SUPPLIED DATA –

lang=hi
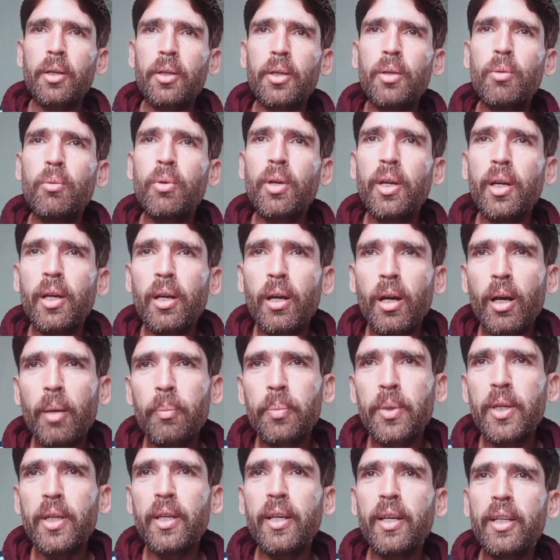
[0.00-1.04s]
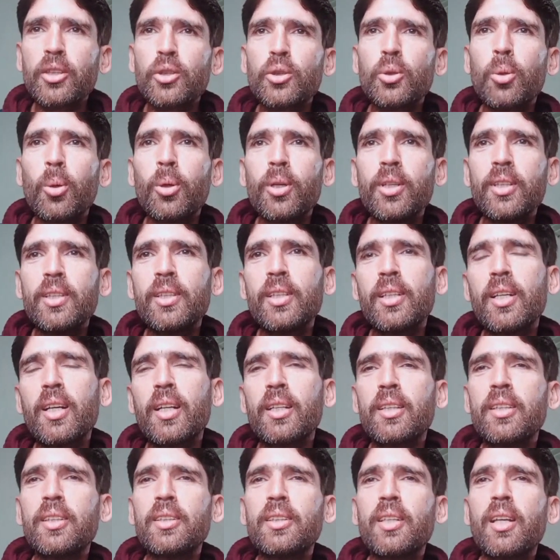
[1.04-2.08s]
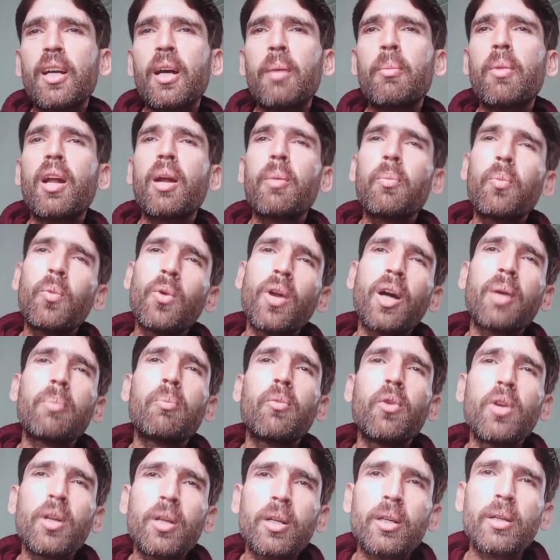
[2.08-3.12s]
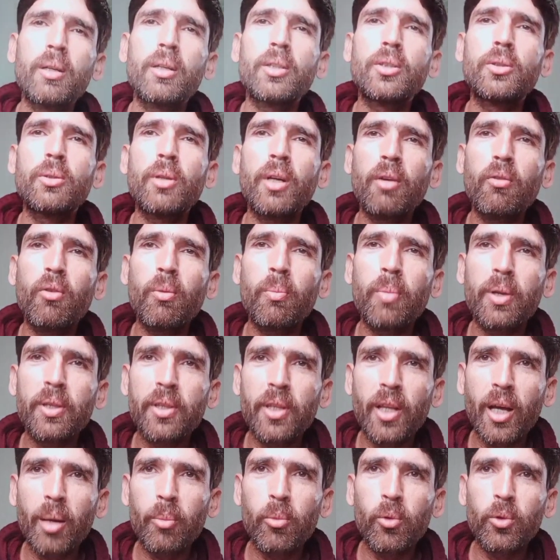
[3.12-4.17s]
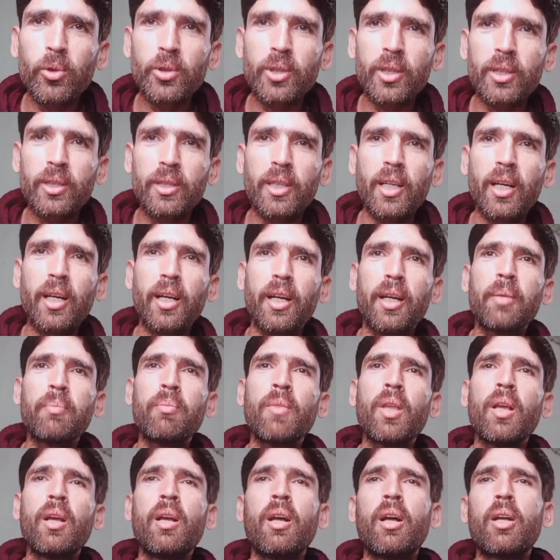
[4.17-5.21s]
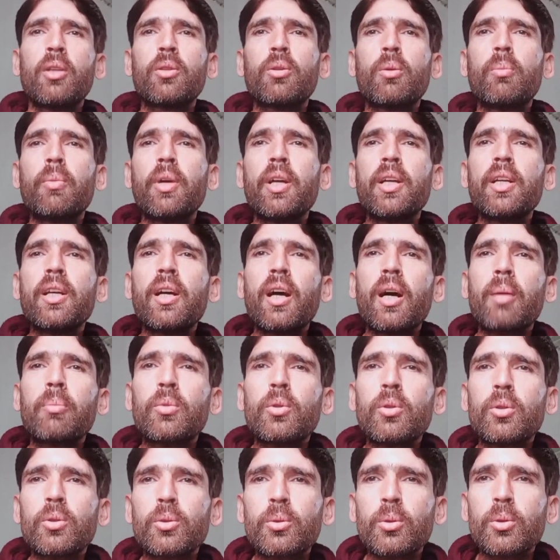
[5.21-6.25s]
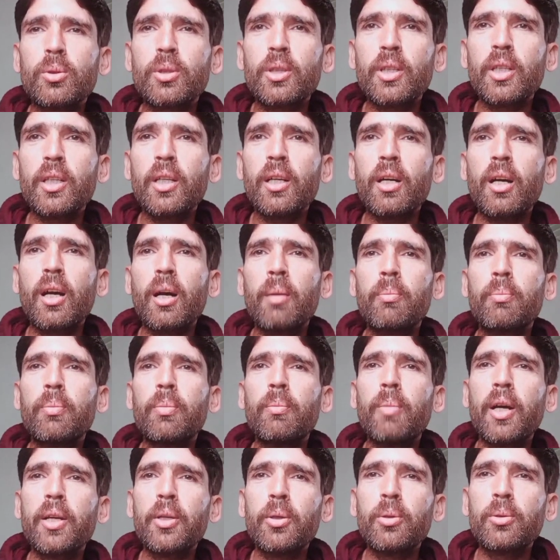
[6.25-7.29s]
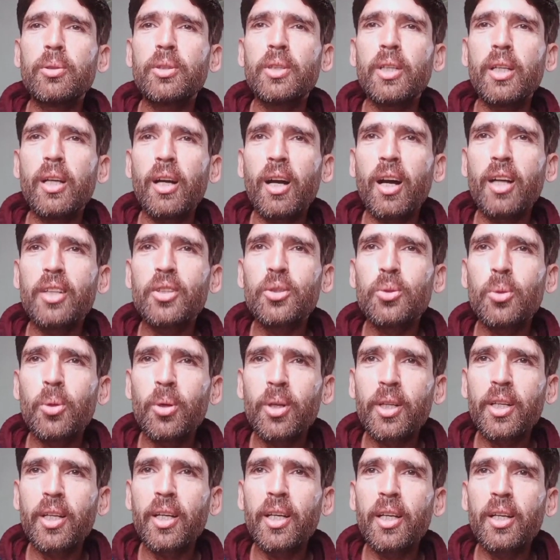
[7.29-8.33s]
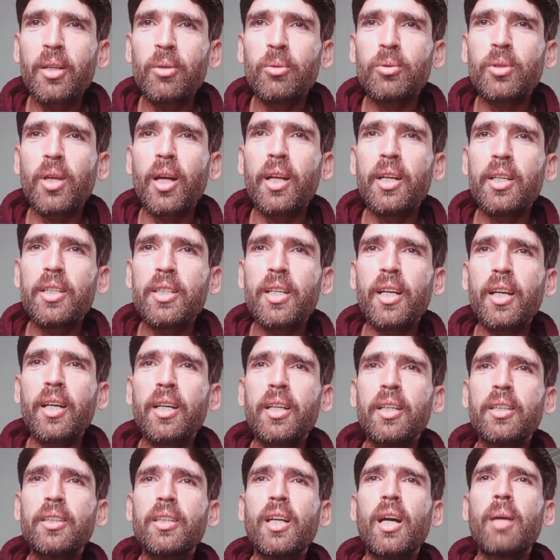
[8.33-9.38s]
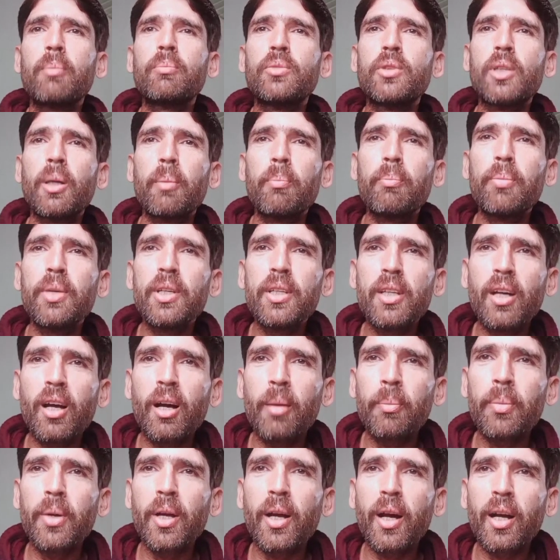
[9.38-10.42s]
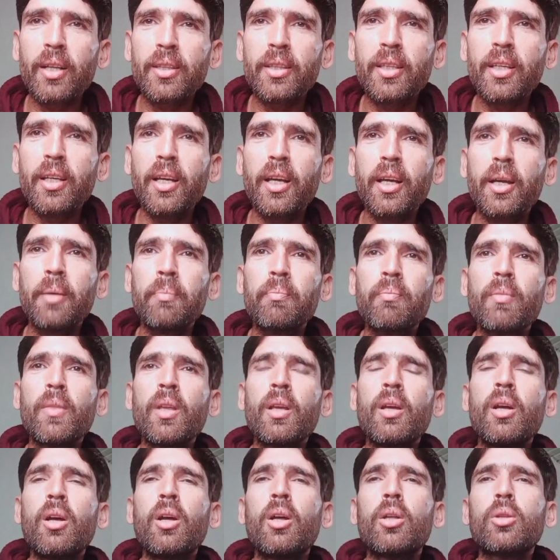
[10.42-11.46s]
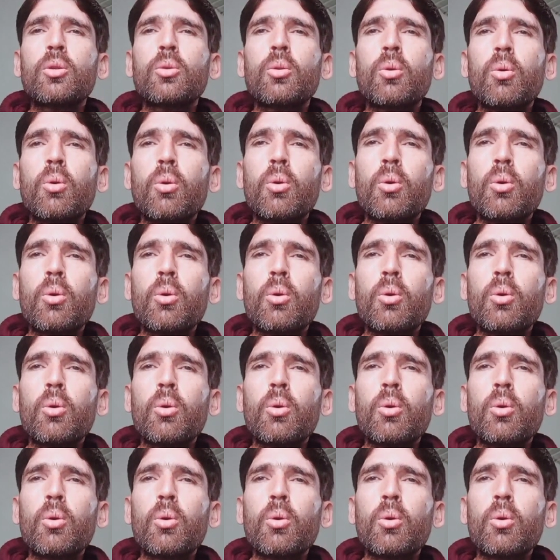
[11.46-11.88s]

क्योंकि आपकी एक छोटी सी गलती से हमारा पूरा मुल्क जो है वो बदनाम हो सकता है तो मेरी आप दोस्तों से आप भाइयों से हाथ जोड़ के गुजारिश है कि आप जब भी यहाँ पे आते हैं तो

DIRECTIONS – Write out the material above exactly; no pictures.

EXERCISE OUTPUT –
lang=hi
[0.00-1.04s]
[1.04-2.08s]
[2.08-3.12s]
[3.12-4.17s]
[4.17-5.21s]
[5.21-6.25s]
[6.25-7.29s]
[7.29-8.33s]
[8.33-9.38s]
[9.38-10.42s]
[10.42-11.46s]
[11.46-11.88s]

क्योंकि आपकी एक छोटी सी गलती से हमारा पूरा मुल्क जो है वो बदनाम हो सकता है तो मेरी आप दोस्तों से आप भाइयों से हाथ जोड़ के गुजारिश है कि आप जब भी यहाँ पे आते हैं तो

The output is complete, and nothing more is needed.